TASK STATEMENT:
Transcribe the entries exactly as they stand below, passing over any picture.
= = = = =
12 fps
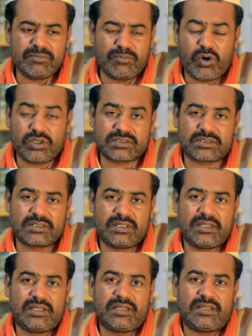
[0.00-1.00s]
mosque
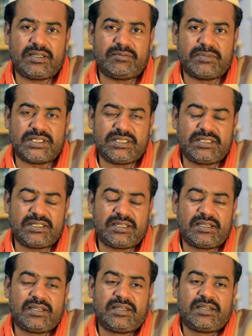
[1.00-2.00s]
in
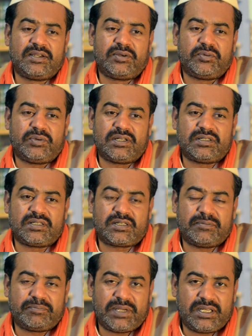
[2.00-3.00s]
Medina, where the
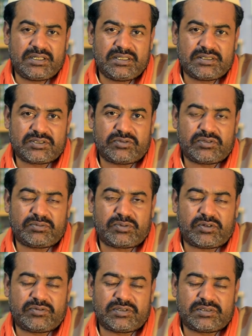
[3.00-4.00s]
companions of the
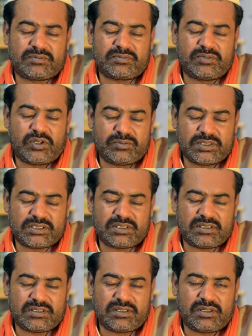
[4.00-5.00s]
Prophet Muhammad
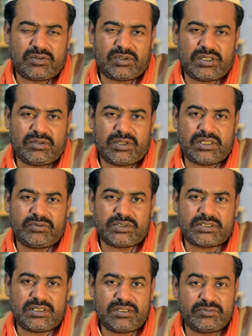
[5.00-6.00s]
sallallahu alaihi
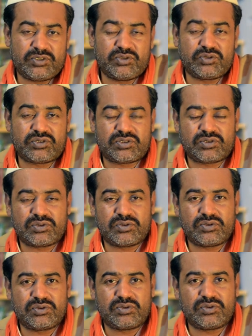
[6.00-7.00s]
wasallam used
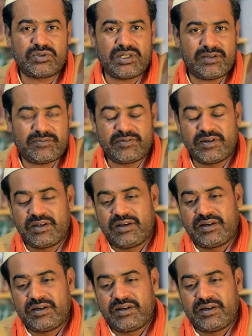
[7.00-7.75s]
to live,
= = = = =
EXERCISE RESPONSE:
12 fps
[0.00-1.00s]
mosque
[1.00-2.00s]
in
[2.00-3.00s]
Medina, where the
[3.00-4.00s]
companions of the
[4.00-5.00s]
Prophet Muhammad
[5.00-6.00s]
sallallahu alaihi
[6.00-7.00s]
wasallam used
[7.00-7.75s]
to live,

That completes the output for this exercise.